Aujourd’hui, l’hépatite E est la première cause d’hépatite virale aiguë dans le monde et notamment en France. « Elle est plus fréquente que l’hépatite A. Ainsi, en cas d’hépatite aiguë, il faut systématiquement rechercher en première intention le virus de l’hépatite E (VHE) », souligne le Pr Jean-Marie Péron (CHU de Toulouse). D’après les dernières données publiées en 2019, 2 600 cas étaient diagnostiqués par an et dans 97 %, il s’agissait de cas autochtones.
La séroprévalence de l’infection (anticorps IgG anti-VHE) est en moyenne de 22 % chez les donneurs de sang français. Cependant, trois zones se distinguent par des prévalences plus élevées : le Sud-Ouest, avec Toulouse et le département de l’Ariège (séroprévalence de 86 %), le Sud-Est et le Nord-Est avec l’Alsace.
« En fait, si on fait la recherche du VHE directement dans le sang, on s’aperçoit qu’un donneur de sang sur 800 est virémique », précise le Pr Péron. Le virus est très présent en France, mais très peu de cas sont symptomatiques.
Il existe un risque potentiel de transmettre le virus par transfusion. « Le dépistage systématique chez les donneurs de sang (réalisé dans plusieurs pays européens) n’est pas envisagé en France, car très peu d’hépatites graves ont été constatées après transfusion, ajoute le Pr Péron. En revanche, en cas d’hépatite aiguë après transfusion, il faut absolument se poser la question de l’hépatite E. »
Mais le principal mode de transmission est de type zoonotique, il se propage essentiellement en France par la consommation de viande de porc (ou de sanglier) peu cuite, comme du foie.
Des populations à risque
Des formes graves d’hépatite virale E peuvent survenir chez les patients ayant une cirrhose (risque d’hépatite fulminante), chez les immunodéprimés (hépatite chronique et risque de cirrhose secondaire), ainsi que chez les femmes enceintes (risque d’hépatite fulminante et de perte de l’enfant). « Ce risque chez les femmes enceintes a été décrit en Asie (en Inde notamment), mais pas en France. Cela est-il dû au génotype du virus ? On peut se le demander, car en France, on trouve le génotype 3 alors qu’en Asie, il s’agit surtout du génotype 1 », explique le Pr Péron. Il est donc recommandé pour ces trois groupes de patients, ayant un risque majoré de forme grave d’hépatite E, d’éviter de consommer tout produit de charcuterie crue à base de foie de porc.

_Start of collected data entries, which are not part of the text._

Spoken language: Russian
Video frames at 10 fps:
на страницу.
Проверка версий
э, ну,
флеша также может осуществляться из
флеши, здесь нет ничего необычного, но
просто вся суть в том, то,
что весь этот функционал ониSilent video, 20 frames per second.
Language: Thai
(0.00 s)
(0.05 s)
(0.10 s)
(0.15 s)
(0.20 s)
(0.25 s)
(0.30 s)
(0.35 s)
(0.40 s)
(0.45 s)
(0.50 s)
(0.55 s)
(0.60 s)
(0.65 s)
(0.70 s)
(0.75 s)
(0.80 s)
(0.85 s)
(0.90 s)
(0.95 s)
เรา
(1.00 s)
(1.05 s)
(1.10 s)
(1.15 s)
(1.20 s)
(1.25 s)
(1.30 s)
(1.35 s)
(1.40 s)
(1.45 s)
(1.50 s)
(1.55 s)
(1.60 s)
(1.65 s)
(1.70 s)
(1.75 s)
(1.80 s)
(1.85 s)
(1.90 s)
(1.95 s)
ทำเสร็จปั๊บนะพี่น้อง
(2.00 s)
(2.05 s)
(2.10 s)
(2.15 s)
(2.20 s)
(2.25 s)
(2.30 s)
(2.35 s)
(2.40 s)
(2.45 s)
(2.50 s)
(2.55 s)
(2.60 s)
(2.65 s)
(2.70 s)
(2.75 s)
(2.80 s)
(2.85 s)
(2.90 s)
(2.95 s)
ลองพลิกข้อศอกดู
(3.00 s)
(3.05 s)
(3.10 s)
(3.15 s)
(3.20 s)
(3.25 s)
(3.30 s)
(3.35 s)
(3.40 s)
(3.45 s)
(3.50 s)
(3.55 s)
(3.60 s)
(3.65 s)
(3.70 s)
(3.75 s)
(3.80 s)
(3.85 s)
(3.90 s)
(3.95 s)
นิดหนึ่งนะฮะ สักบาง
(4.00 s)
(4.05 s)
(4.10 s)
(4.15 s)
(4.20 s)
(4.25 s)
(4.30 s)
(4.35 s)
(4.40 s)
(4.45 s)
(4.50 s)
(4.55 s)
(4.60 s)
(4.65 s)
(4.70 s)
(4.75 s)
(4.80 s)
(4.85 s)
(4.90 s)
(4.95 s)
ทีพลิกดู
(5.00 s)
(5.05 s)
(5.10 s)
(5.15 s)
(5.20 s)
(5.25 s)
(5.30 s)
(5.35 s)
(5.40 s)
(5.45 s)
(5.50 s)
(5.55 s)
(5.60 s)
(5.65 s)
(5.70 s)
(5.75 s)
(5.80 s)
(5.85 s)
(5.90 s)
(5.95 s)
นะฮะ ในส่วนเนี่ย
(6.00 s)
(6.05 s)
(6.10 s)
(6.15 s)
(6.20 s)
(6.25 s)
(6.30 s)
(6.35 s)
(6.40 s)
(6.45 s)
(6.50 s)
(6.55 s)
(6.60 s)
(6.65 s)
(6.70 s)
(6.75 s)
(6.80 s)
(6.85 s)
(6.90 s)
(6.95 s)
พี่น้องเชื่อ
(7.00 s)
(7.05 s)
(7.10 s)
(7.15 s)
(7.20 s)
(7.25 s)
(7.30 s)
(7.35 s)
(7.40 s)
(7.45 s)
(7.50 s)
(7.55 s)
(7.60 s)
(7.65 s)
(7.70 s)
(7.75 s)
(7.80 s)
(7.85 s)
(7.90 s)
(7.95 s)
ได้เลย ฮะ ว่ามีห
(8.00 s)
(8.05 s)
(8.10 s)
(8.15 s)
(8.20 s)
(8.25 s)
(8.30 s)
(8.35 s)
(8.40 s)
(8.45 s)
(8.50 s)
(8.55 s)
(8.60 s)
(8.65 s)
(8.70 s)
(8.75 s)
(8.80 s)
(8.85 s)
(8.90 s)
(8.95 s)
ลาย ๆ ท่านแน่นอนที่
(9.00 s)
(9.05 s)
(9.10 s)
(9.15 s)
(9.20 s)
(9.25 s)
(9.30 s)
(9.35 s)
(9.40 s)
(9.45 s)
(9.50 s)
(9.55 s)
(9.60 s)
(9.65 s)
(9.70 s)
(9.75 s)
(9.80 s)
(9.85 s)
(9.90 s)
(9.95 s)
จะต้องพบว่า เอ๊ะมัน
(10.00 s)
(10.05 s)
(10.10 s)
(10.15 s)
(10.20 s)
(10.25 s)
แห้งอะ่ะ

Des atteintes neurologiques spécifiques
L’hépatite E est asymptomatique ou paucisymptomatique dans plus de 95 % des cas et guérit sans traitement. Les rares formes symptomatiques apparaissent principalement chez des hommes de 50 ans d’âge médian. Une hospitalisation est nécessaire dans 75 % des cas environ : 40 % des patients atteints présentent un ictère et 16 % ont des atteintes neurologiques. « Cela n’est pas encore très connu, mais le VHE a un potentiel de troubles neurologiques (syndrome de Parsonage-Turner ou de Guillain-Barré, mono ou multinévrites…) que n’ont pas les autres virus des hépatites. Ainsi, en cas d’apparition de ces syndromes, il est conseillé de rechercher le VHE », recommande le spécialiste.
Le diagnostic de l’hépatite E repose sur la sérologie. Chez les patients immunocompétents, la détection d’immunoglobulines spécifiques de type IgM et l’élévation des transaminases suffisent pour poser le diagnostic. Chez les patients immunodéprimés, le virus est détecté directement dans le sang par PCR.
L’espoir d’un vaccin
Il n’existe pas de traitement spécifique en cas d’hépatite E aiguë : les anticorps synthétisés par la personne infectée suffisent à faire disparaître le virus. « En cas d’infection chronique, chez les sujets immunodéprimés, la ribavirine peut être prescrite sur une durée de trois mois. Mais actuellement, elle n’est plus disponible… Un vaccin antihépatite E existe depuis 2011 en Chine, mais il reste non disponible en Europe. Il est efficace sur les génotypes 1 et 4. On manque de données sur les autres génotypes. Mais ce vaccin est porteur d’espoir, pour protéger à l’avenir les patients les plus à risque », conclut le Pr Péron.